Despite previous statements from UK Prime Minister Boris Johnson that a deal could be reached by the end of July, little progress was reported after the end of round seven recently.
The EU’s chief negotiator Michel Barnier has noted that a fully-drafted legal text should be finished by the end of October if a deal is to be in place by January 1. This is in order to give time for it to be ratifed by votes in both the European Parliament and Council of the European Union, he said.
Considering the complexity of the deal, which goes well beyond just trade, the Council (made up of ministers from each member state) would normally have to consent to the deal unanimously.
Under current UK law it is not essential for the UK government to allow the UK Parliament a vote on the treaty, however the government should lay it before the MPs for their consideration at least 21 days before the UK side ratifies it. The Institute for Government think-tank notes however that a British bill implementing the treaty in UK law may also be required.

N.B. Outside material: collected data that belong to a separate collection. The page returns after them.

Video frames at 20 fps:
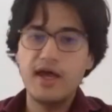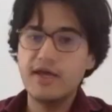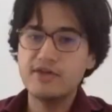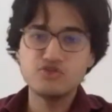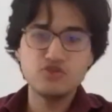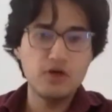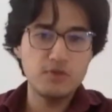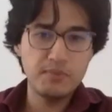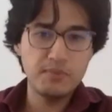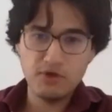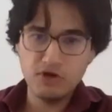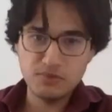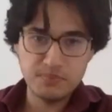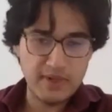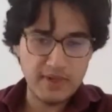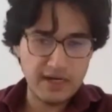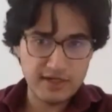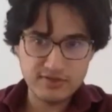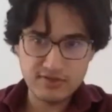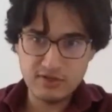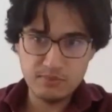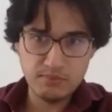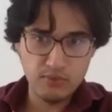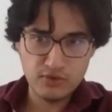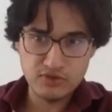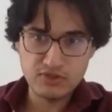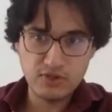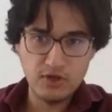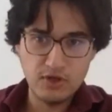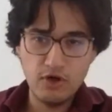It's not because Pakistan
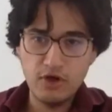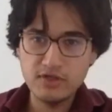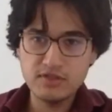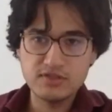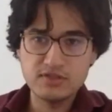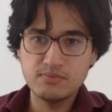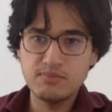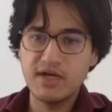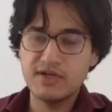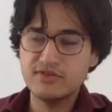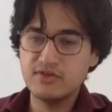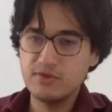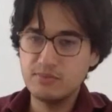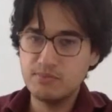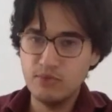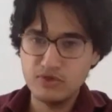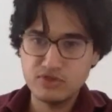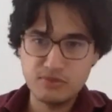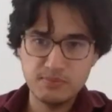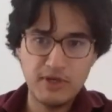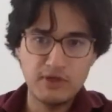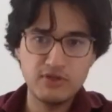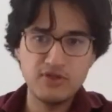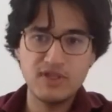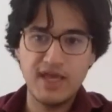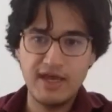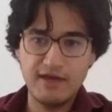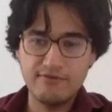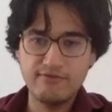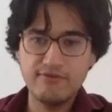imports a lot. Pakistan imports about
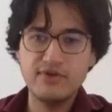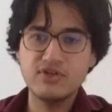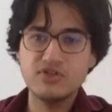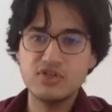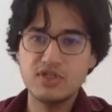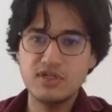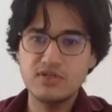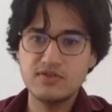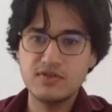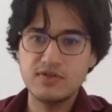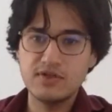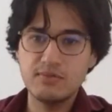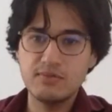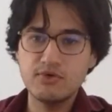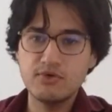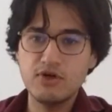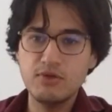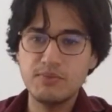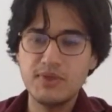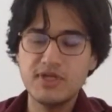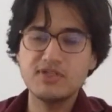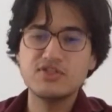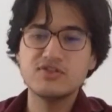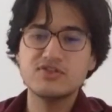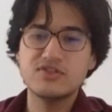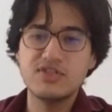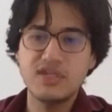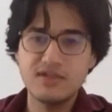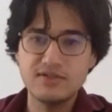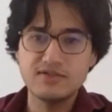the average in its income group. It
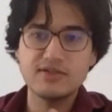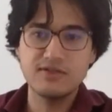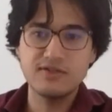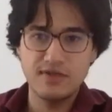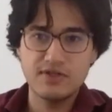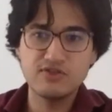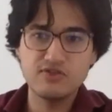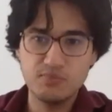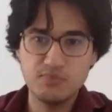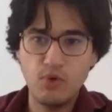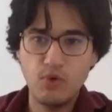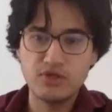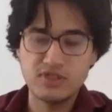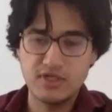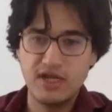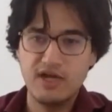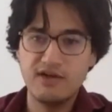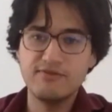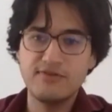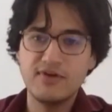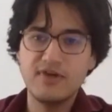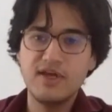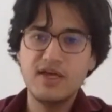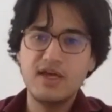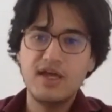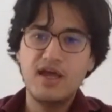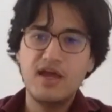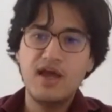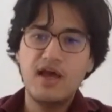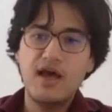just doesn't export enough.
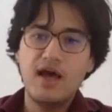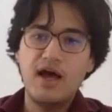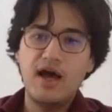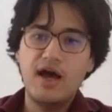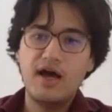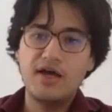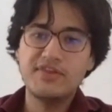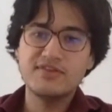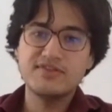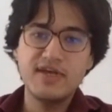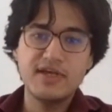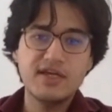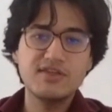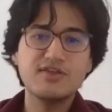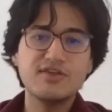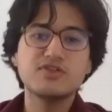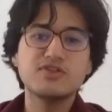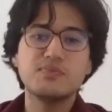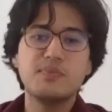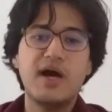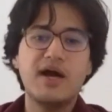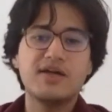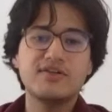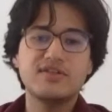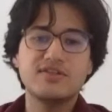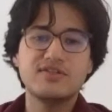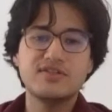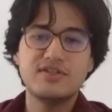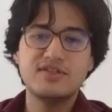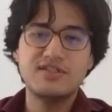The second thing is
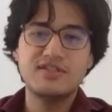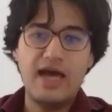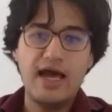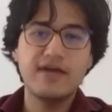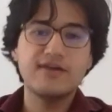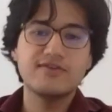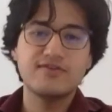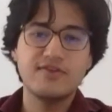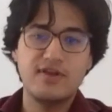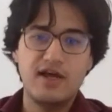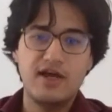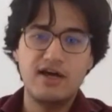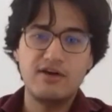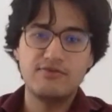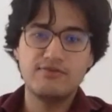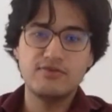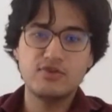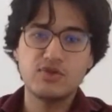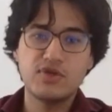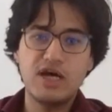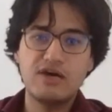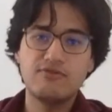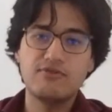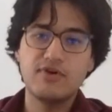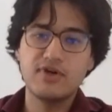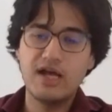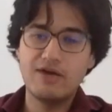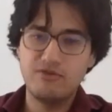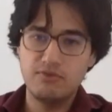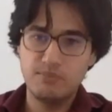Pakistan doesn't tax enough to
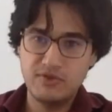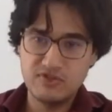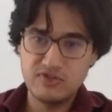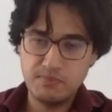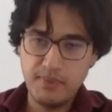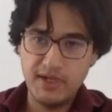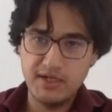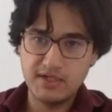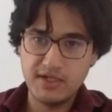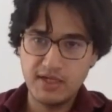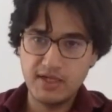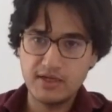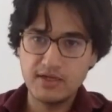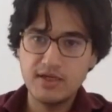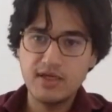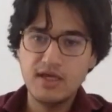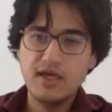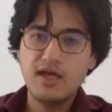cover government spending.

Two months therefore remain to come to agreement on all subjects, draft a text and have it checked by lawyers and translators in all EU languages, before then completing the ratification, Mr Barnier said.
Some of the EU’s treaties with other countries have also required national parliaments of EU states to have a vote, however this possibility was not referred to by Mr Barnier.
When are the next negotiation rounds?
So far, two more full negotiation rounds have been scheduled: an eighth, in London next week (September 7 to 11), and a ninth, in Brussels, from September 28 to October 2.
In between, as necessary, there may be additional meetings between the chief negotiators or their teams to discuss certain areas.
Mr Barnier said he was “disappointed and worried”, especially in view of Mr Johnson’s earlier statements that he wished to see matters accelerate towards a conclusion over the summer months.
The UK had failed to show the will to progress on areas that were fundamental to the EU, he said; there had been progress on ‘technical issues’ only.
“Today, at this stage, an agreement between the UK and the EU seems unlikely,” he added.
Fears raised of disastrous 'Brovid' combination
French daily paper Le Monde reports that some commentators are now referring to a ‘Brovid’ as the combined ‘disastrous’ combination of a no-future relationship deal Brexit in January 2021, together with a possible second wave of the Covid-19 pandemic.
Such a fear no longer seems completely unrealistic, the paper said.